Dr. Kong Kaishan, Associate Professor and Program Advisor for Teaching English as a Foreign Language with the University of Wisconsin-Eau Claire, has received the prestigious Fulbright U.S. Scholar Program Award. She has chosen to travel to Malaysia and contribute to the Taylor’s University American Degree Transfer Program (ADTP) community through teaching, learning and research activities. During her 3-month stint with ADTP, she actively conducted guest lectures on various topics leaning toward language and culture.
Dr. Kong’s talk titled “Striving and Thriving: Suggestions for Study Abroad Students” revolved around intercultural competence and how students could navigate their undergraduate journeys in foreign countries. Dr. Kong shared tips on Do’s and Don’ts in different social settings and what she found useful in her own journey as a student in the United Kingdom and the United States of America. She also provided encouraging advice to our students and reassured them that anyone who resides outside of their home country would experience culture shock – it is what you do and how you cope with the culture shock that will make the difference in terms of gaining a valuable and meaningful university experience abroad. Her tips, personal experiences and invaluable advice created an engaging and heartfelt webinar session for our students.

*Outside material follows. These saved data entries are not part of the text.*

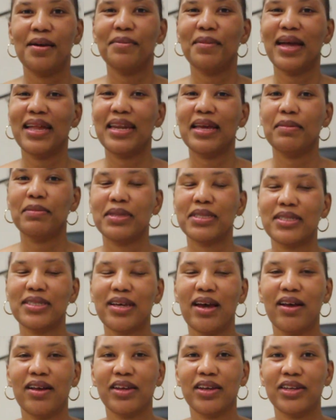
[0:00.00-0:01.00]
My name is
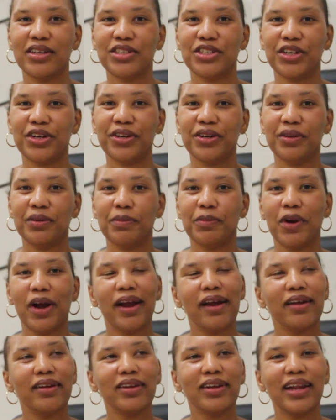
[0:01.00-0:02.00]
Talia Gerald
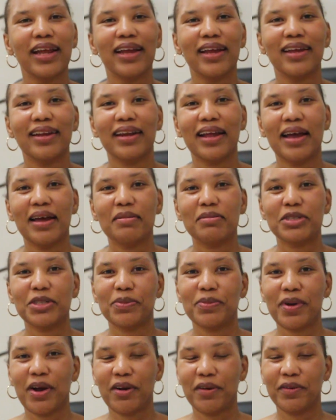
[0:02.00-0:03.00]
Brown, and I'm
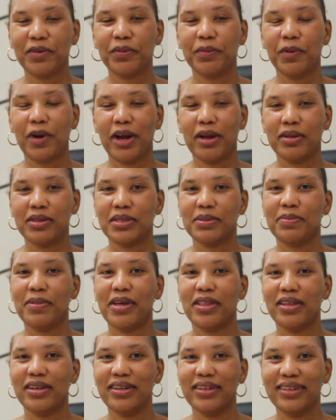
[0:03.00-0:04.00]
Jomaru Brown's
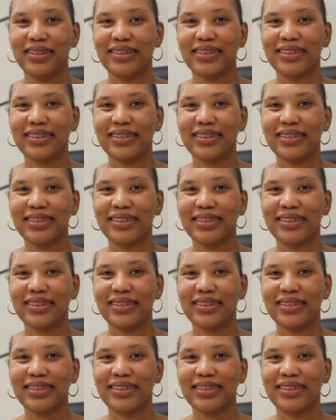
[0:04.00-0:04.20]
mother.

The second guest lecture for a group of students enrolled into the Introduction to Creative Writing module focused on the importance of developing intercultural competency to become a competent writer. In this rather interactive session, Dr. Kong engaged the participants by actively posing questions in the chat and picking up on their responses to further discuss and elaborate on the importance of developing an ethnorelative lens which is essential in producing writing that embraces cultures across the globe. Dr. Kong emphasized the importance of nurturing one’s intercultural competence by heightening his/her awareness of connotations. Both students and Dr. Kong had fun moments deciphering the various everyday connotations within our language and cultural exchanges.

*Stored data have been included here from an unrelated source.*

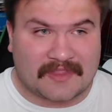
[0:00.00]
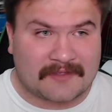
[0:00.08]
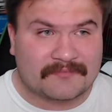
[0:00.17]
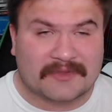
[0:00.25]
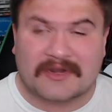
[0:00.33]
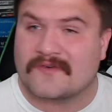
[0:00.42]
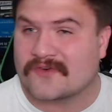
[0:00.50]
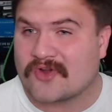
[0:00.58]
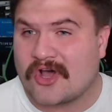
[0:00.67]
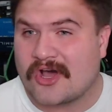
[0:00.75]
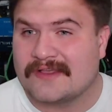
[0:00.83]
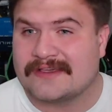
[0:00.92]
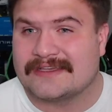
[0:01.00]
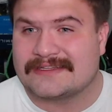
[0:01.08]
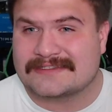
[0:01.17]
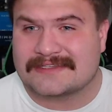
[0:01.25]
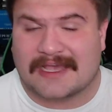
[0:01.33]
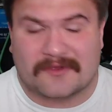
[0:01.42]
But overall,
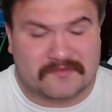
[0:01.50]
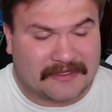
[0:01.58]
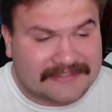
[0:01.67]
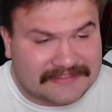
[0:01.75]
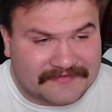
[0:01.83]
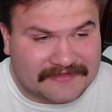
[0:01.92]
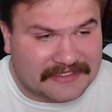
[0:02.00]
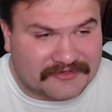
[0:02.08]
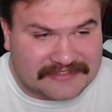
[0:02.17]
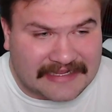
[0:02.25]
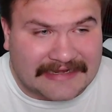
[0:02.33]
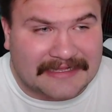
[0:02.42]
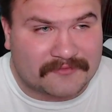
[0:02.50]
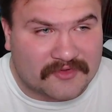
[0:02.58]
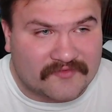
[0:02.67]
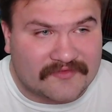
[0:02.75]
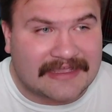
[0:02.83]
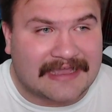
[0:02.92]
it's a relatively entertaining
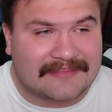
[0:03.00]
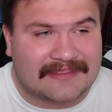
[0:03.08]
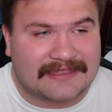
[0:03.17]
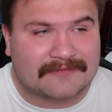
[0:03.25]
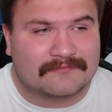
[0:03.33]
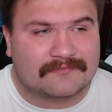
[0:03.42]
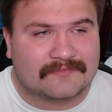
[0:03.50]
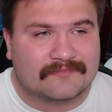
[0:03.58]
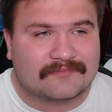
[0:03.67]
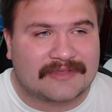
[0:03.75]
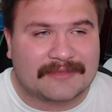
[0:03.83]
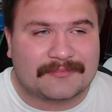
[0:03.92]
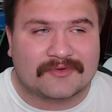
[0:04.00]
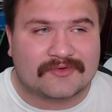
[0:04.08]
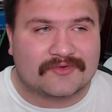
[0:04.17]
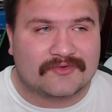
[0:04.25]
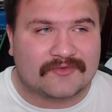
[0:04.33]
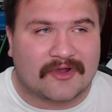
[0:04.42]
movie. I think people
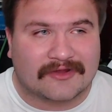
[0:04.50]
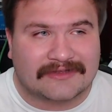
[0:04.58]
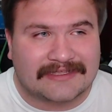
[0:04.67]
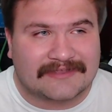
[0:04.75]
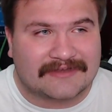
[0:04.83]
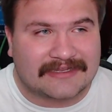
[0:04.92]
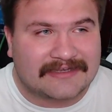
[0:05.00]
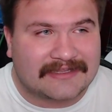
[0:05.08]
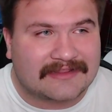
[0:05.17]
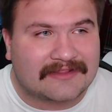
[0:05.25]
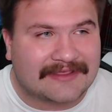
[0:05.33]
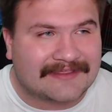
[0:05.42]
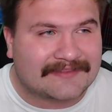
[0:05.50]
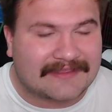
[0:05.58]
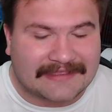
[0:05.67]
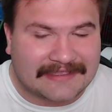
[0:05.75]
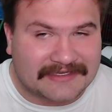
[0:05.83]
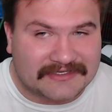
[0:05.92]
who aren't even into like
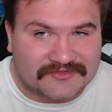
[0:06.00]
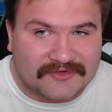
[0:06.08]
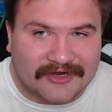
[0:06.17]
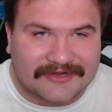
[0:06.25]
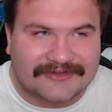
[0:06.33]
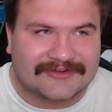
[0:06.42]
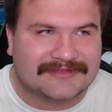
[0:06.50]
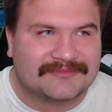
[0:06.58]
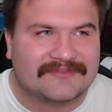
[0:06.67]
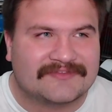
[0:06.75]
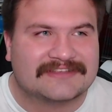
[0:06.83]
thinking too hard during movies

Dr. Kong also conducted another interesting one-hour lecture on the Development of China’s Traditional Values. Her talk focused on two core values of Chinese society – frugality and wisdom. She highlighted that the modernization of China, since the 1980s, has altered these values. Once known for their frugality and simplicity, China’s nouveau rich have developed a flashier lifestyle, splurging cash on fast cars and branded handbags. However, Dr. Kong also highlighted that there is also another side to China which comprises poor peasants and those ‘left-behind’. Our students were moved by Dr. Kong’s passionate views on education among the Chinese, on how the latter valued wisdom as a long-lasting legacy of Confucianism and Imperial Examinations of the past. Overall, the guest lecture has given meaningful insights and broken a few stereotypes that we hold of China and her traditional values.